I- Ao arguido, que é delinquente primário, menor de 21 anos de idade, portanto sujeito a regime especial aplicável aos maiores de 16 anos e menores de 21 (artigos 9 do Código Penal, 1 a 6 e Decreto-Lei n. 401/82, de 23 de Setembro), que confessou os factos, tem contrato de trabalho, e com posterior reinserção na família que agora o acompanha e apoia, não obstante a imputação de um crime roubo, previsto e púnivel pelo artigo 306, n. 1 e 3, al. b), e de um outro de ofensa a funcionário, pp no artigo
385 CP, será de lhe aplicar medida coactiva de caução, e não de prisão preventiva, já que não ocorrem, in casu, quaisquer requisitos gerais previstos no artigo 204 do 204 do Código de Processo Penal.

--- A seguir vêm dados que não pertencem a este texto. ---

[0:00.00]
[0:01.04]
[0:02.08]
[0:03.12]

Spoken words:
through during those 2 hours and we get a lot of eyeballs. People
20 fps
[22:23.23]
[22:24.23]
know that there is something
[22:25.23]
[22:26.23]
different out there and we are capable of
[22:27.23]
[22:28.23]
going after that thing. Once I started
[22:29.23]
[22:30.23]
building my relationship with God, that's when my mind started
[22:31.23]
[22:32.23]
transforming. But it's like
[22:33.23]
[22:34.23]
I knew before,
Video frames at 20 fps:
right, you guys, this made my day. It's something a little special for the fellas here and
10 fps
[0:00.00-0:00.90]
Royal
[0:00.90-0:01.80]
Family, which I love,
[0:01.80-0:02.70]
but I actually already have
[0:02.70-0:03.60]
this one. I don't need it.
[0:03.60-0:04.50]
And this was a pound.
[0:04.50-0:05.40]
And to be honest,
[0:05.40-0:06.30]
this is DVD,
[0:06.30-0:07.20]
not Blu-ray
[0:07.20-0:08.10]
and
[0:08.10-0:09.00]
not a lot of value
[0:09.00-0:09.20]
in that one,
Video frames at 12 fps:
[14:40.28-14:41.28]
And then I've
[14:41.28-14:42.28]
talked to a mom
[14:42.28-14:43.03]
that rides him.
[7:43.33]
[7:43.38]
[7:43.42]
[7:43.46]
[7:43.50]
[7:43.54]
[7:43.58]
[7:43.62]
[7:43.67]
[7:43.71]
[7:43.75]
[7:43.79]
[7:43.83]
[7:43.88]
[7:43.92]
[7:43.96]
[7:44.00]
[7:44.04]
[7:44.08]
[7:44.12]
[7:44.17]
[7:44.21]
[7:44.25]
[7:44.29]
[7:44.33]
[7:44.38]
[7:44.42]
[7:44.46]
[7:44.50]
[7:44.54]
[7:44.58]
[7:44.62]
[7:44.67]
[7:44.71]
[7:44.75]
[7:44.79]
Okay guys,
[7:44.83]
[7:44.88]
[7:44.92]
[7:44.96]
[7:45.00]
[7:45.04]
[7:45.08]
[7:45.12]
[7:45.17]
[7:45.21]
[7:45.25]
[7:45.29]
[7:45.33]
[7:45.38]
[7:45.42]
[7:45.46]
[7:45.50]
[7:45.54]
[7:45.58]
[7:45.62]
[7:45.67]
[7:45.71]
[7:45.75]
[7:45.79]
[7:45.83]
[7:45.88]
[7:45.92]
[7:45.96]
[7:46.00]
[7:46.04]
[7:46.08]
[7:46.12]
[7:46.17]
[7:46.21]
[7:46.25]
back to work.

II- Com efeito, a prisão preventiva é uma providência cautelar que o juiz aplica, em sua prudência, quando a gravidade do crime, indiciariamente, imputado ao arguido, revele que o mesmo é doloso punível com pena de prisão superior a três anos, e ocorre sério e fundado receio dele vir a perturbar a instrução e a ordem e tranquilidade públicas, a pôr-se em fuga e a continuar a sua actividade criminosa, desde que em liberdade provisória (artigos 202, n. 1, e 204 CPP); a máxima aqui vai além de 8 anos de prisão, dado os indícios, motivo por que, em concreto, o estatuto da prisão preventiva se mostraria razoável, adequado e proporcional, se não fossem suficientes as medidas coactivas alternativas à prisão preventiva (artigo 193 e
209 CPP), como não é o caso daqui, em que a caução basta garantir a comparência do arguido a ulteriores actos processuais e a prevenir a prática de actos de perturbação da ordem e tranquilidade públicas.